The answer should match the entries below word for word, minus their pictures.

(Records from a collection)
┄┄┄┄┄┄┄┄┄┄┄┄┄┄┄┄┄┄┄┄

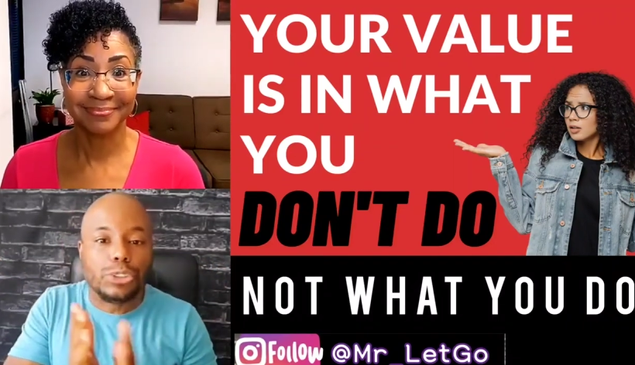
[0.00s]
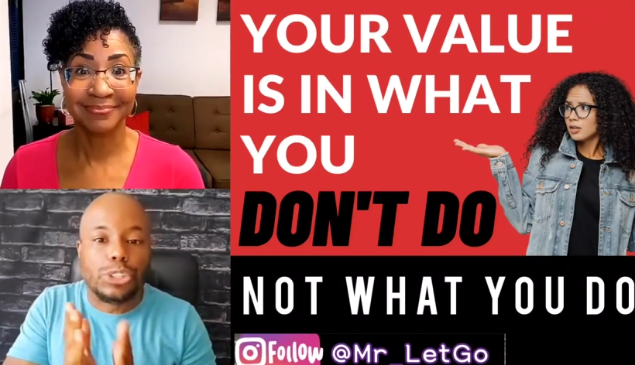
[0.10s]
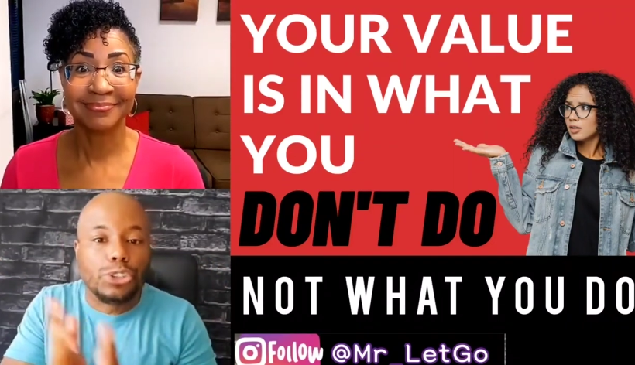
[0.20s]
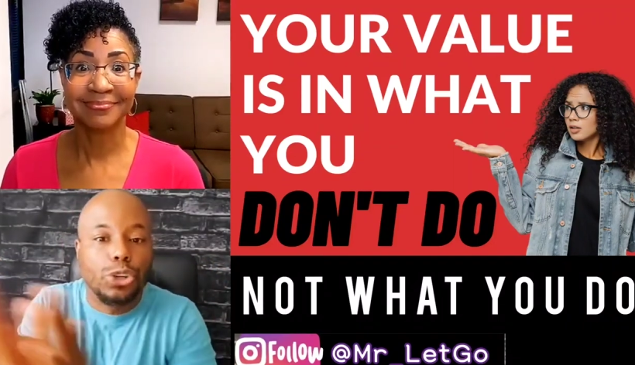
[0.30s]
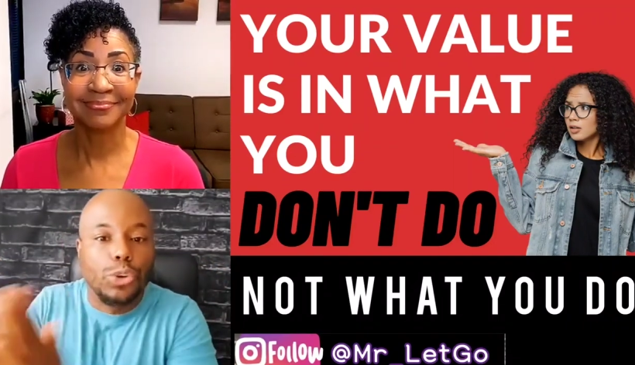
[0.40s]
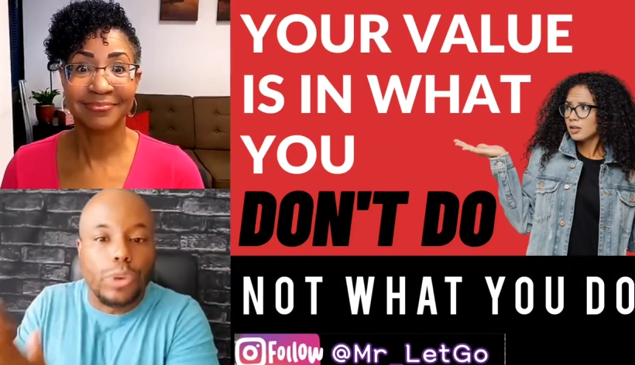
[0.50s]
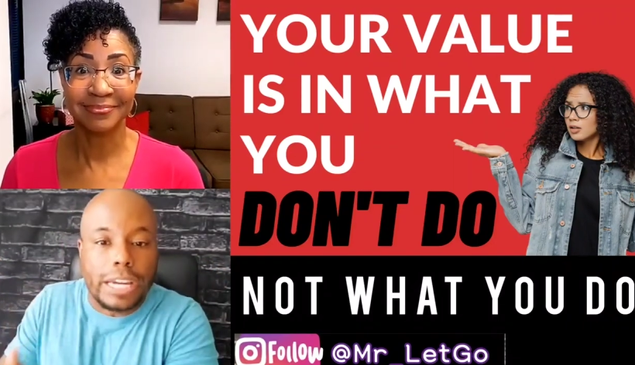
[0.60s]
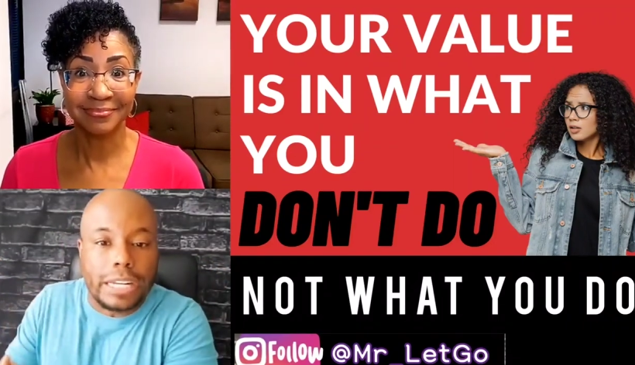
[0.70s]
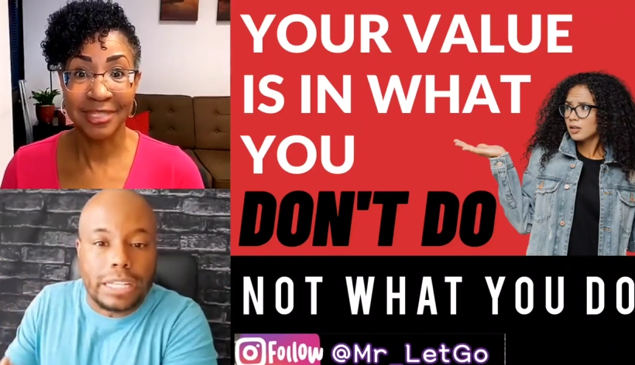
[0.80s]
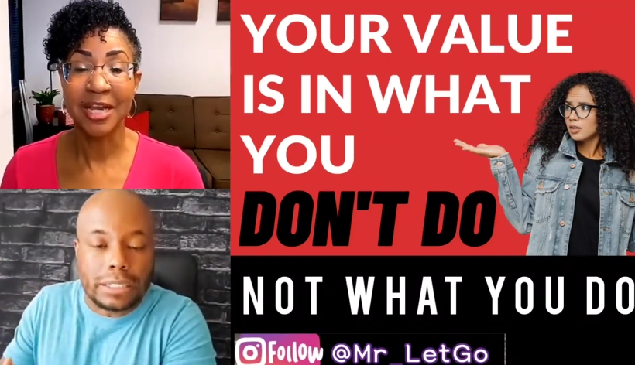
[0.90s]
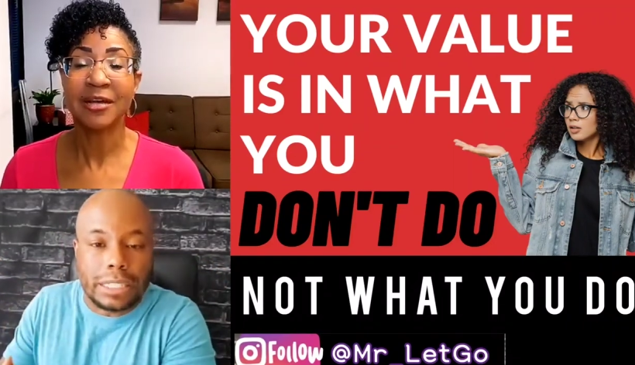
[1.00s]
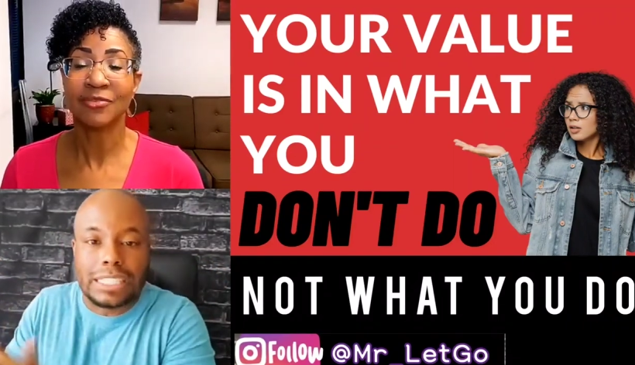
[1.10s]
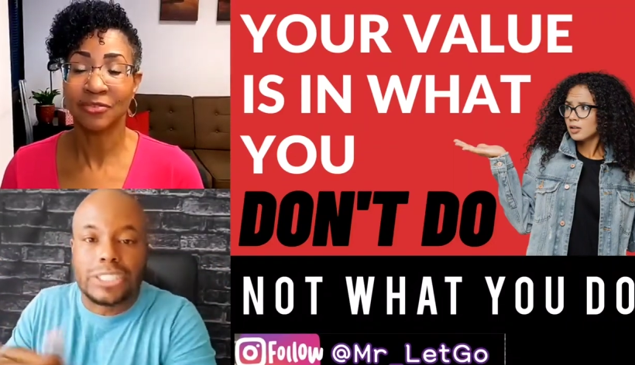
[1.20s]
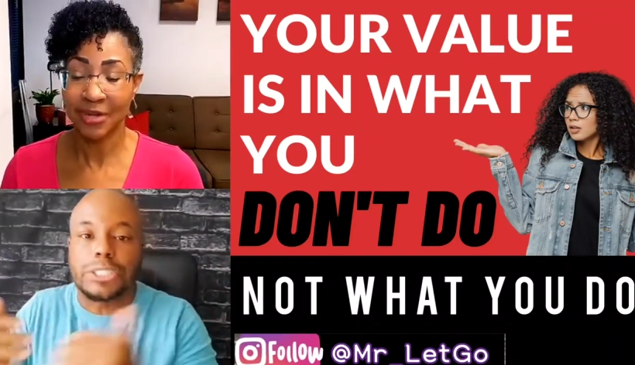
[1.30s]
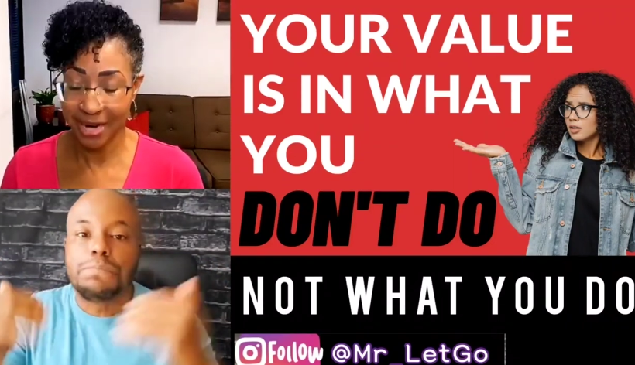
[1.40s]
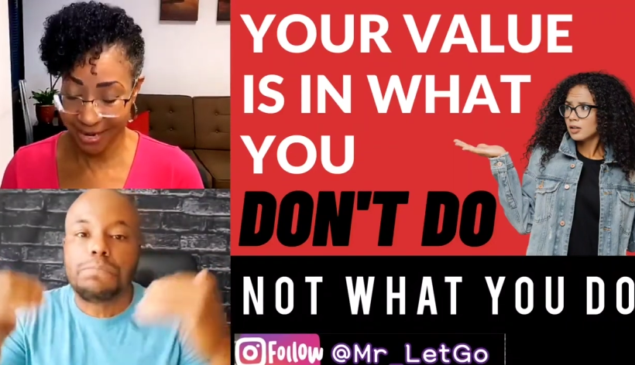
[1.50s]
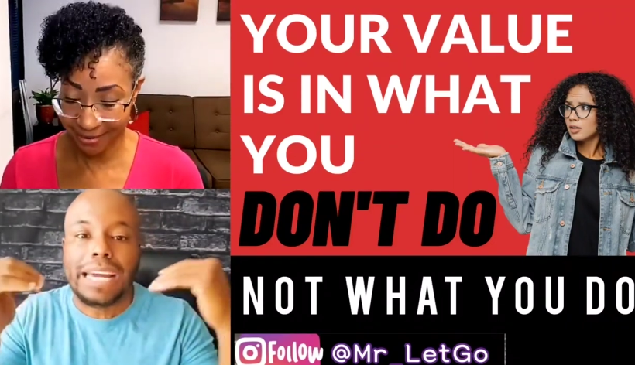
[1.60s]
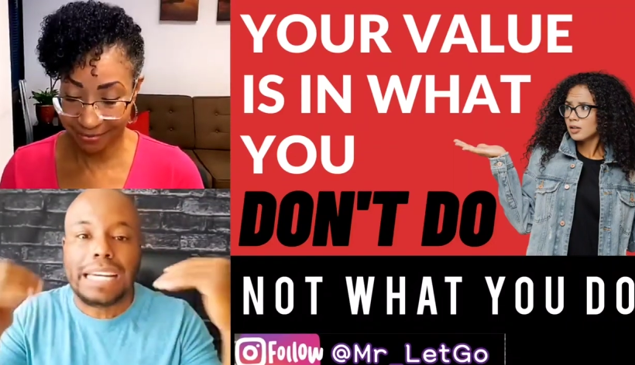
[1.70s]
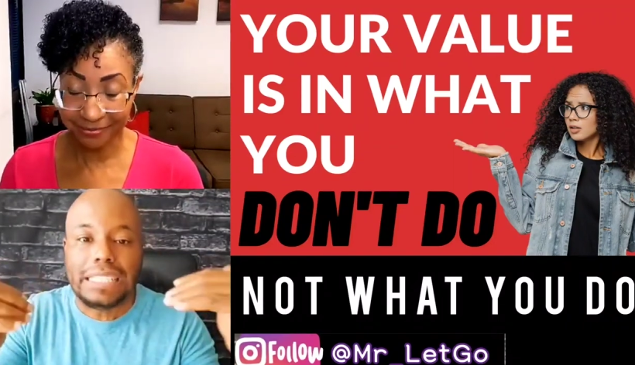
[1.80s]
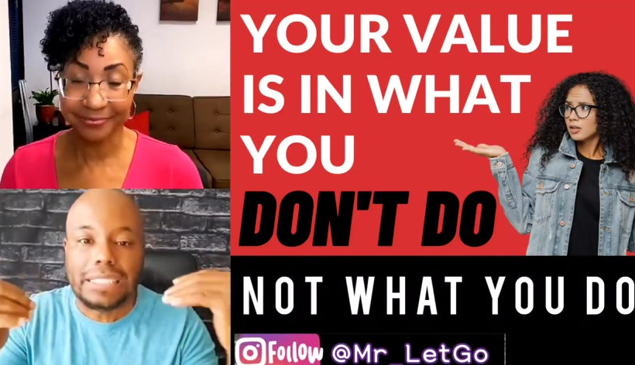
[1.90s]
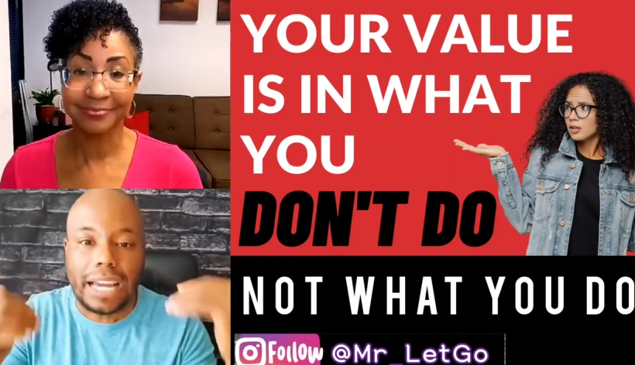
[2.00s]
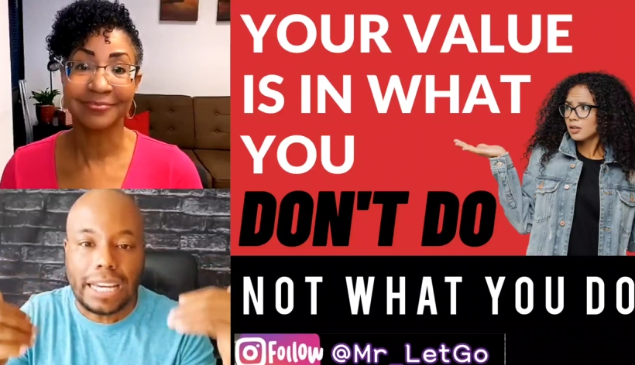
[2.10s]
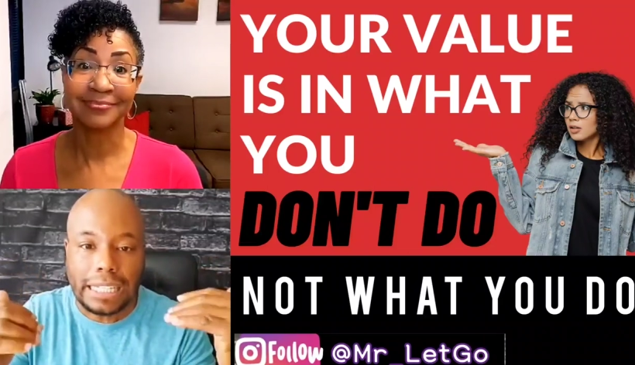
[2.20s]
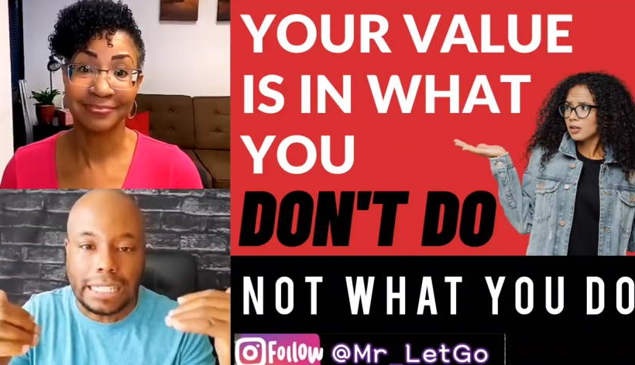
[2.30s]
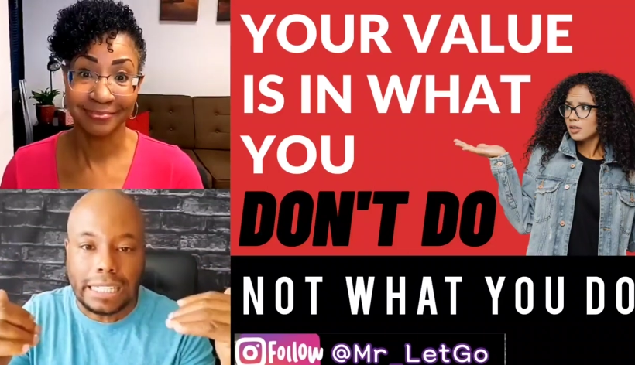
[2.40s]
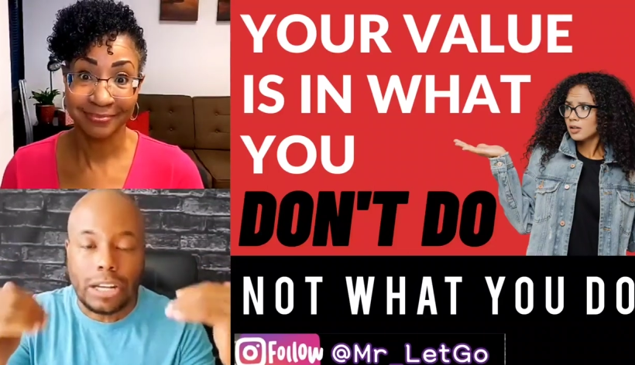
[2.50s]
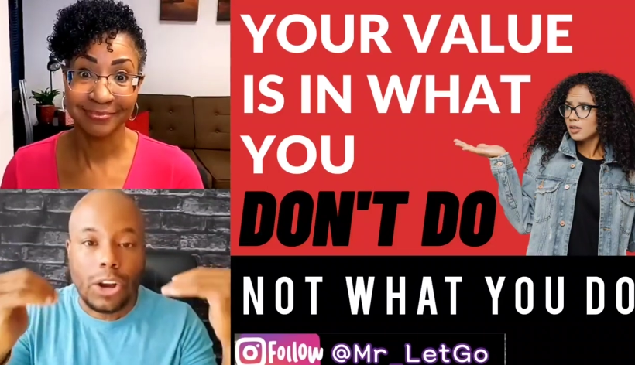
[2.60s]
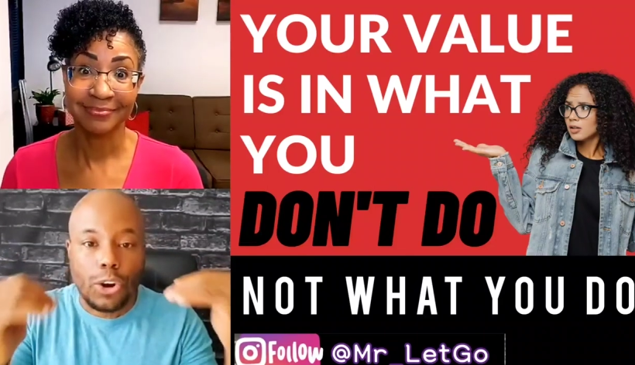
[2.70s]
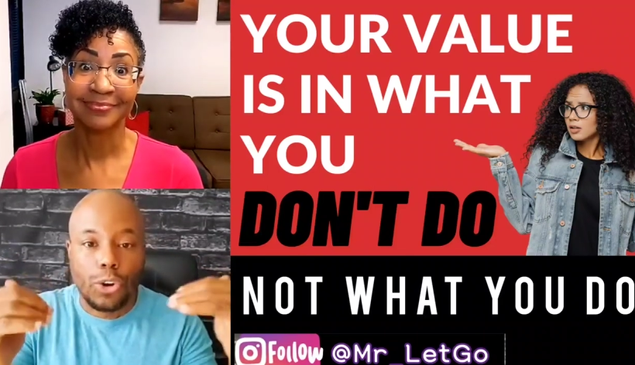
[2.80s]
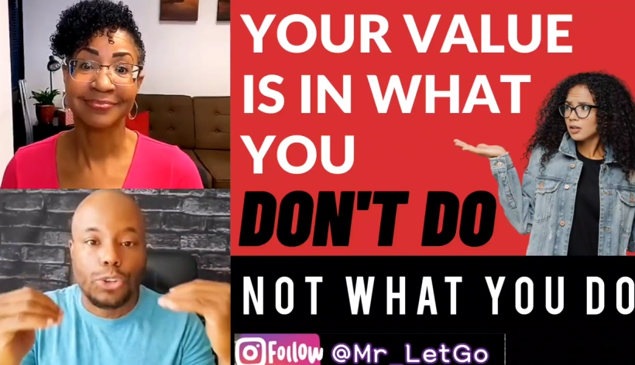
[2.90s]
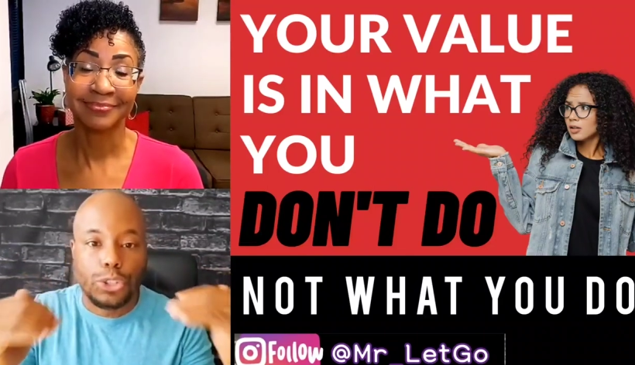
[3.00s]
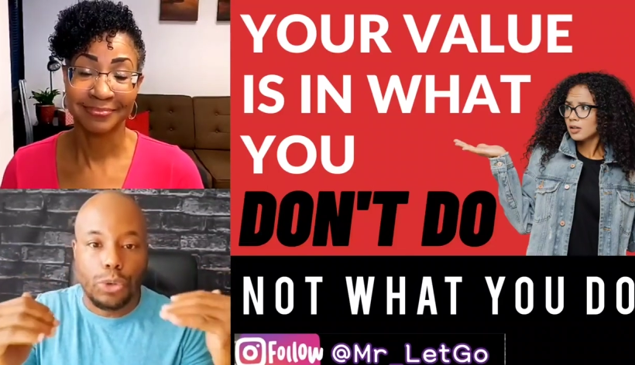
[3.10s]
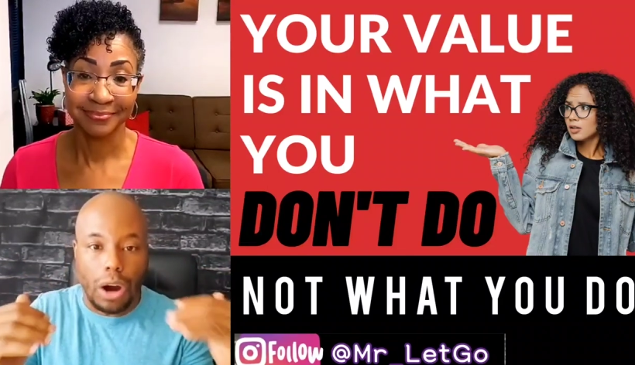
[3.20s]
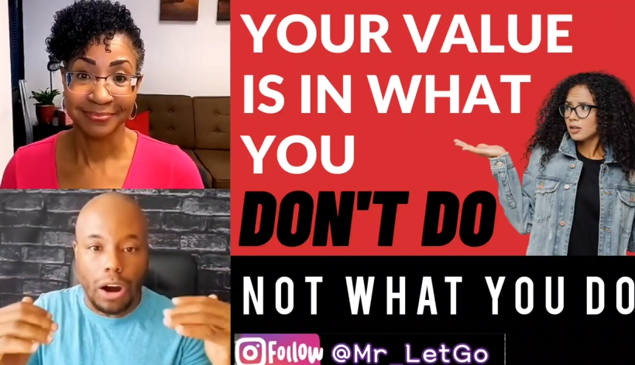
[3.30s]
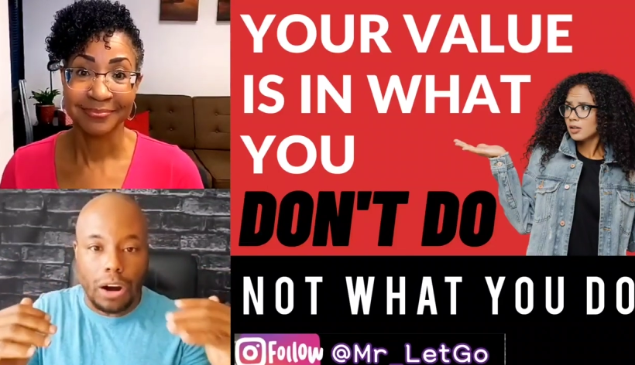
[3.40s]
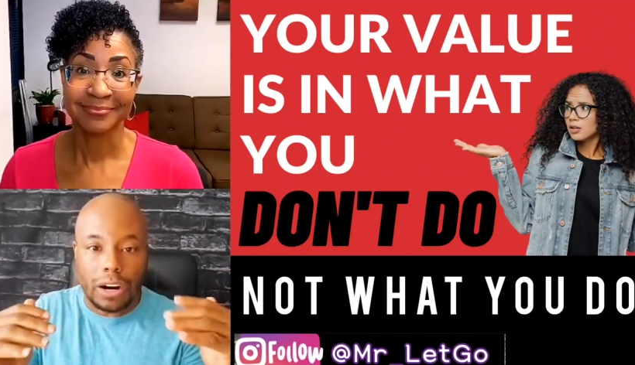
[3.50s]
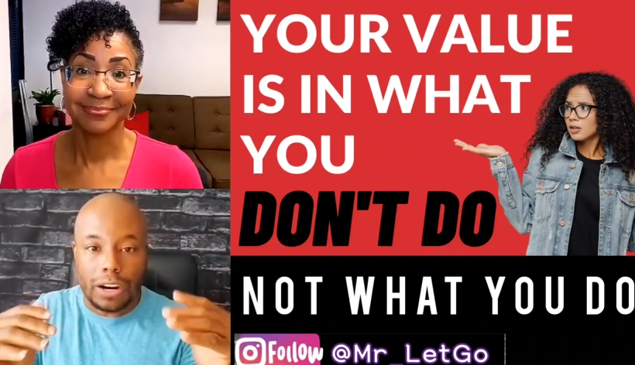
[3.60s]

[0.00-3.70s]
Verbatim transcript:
Speaker 1: do anything. Just right. maintain who you are.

┄┄┄┄┄┄┄┄┄┄┄┄┄┄┄┄┄┄┄┄

• _Output for this task_:
[0.00s]
[0.10s]
[0.20s]
[0.30s]
[0.40s]
[0.50s]
[0.60s]
[0.70s]
[0.80s]
[0.90s]
[1.00s]
[1.10s]
[1.20s]
[1.30s]
[1.40s]
[1.50s]
[1.60s]
[1.70s]
[1.80s]
[1.90s]
[2.00s]
[2.10s]
[2.20s]
[2.30s]
[2.40s]
[2.50s]
[2.60s]
[2.70s]
[2.80s]
[2.90s]
[3.00s]
[3.10s]
[3.20s]
[3.30s]
[3.40s]
[3.50s]
[3.60s]

[0.00-3.70s]
Verbatim transcript:
Speaker 1: do anything. Just right. maintain who you are.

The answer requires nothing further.